» Extracted information:
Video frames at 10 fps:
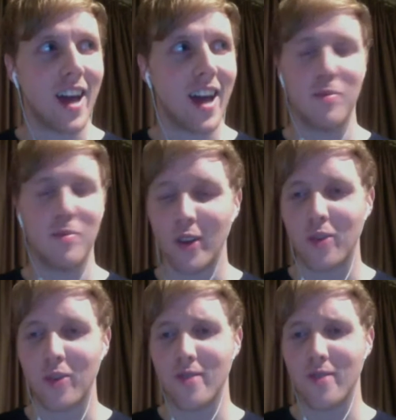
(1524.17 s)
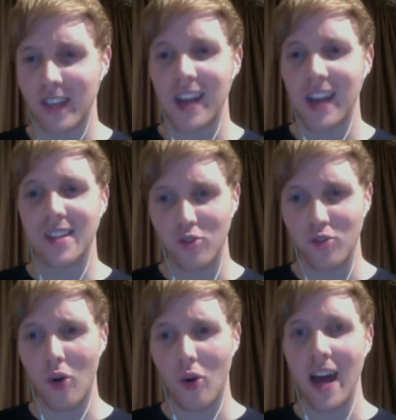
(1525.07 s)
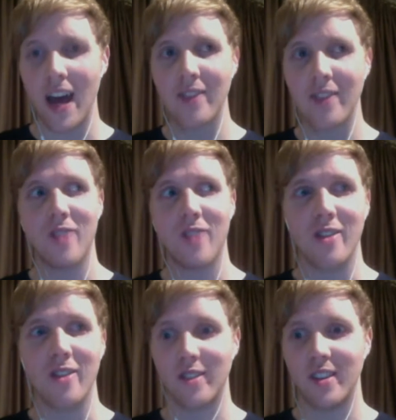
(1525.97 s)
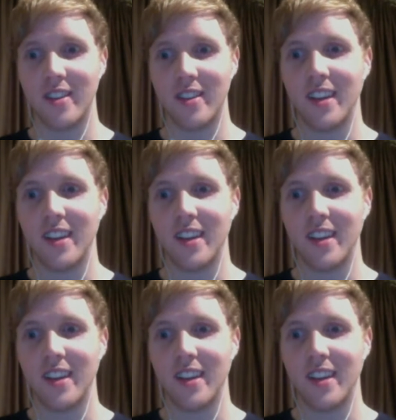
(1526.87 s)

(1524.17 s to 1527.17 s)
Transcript: at a point where everyone's getting some joy out of it rather than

» Exercise directions:
Each line of the data must be restated exactly, and the pictures must be left out.

» Response:
Video frames at 10 fps:
(1524.17 s)
(1525.07 s)
(1525.97 s)
(1526.87 s)

(1524.17 s to 1527.17 s)
Transcript: at a point where everyone's getting some joy out of it rather than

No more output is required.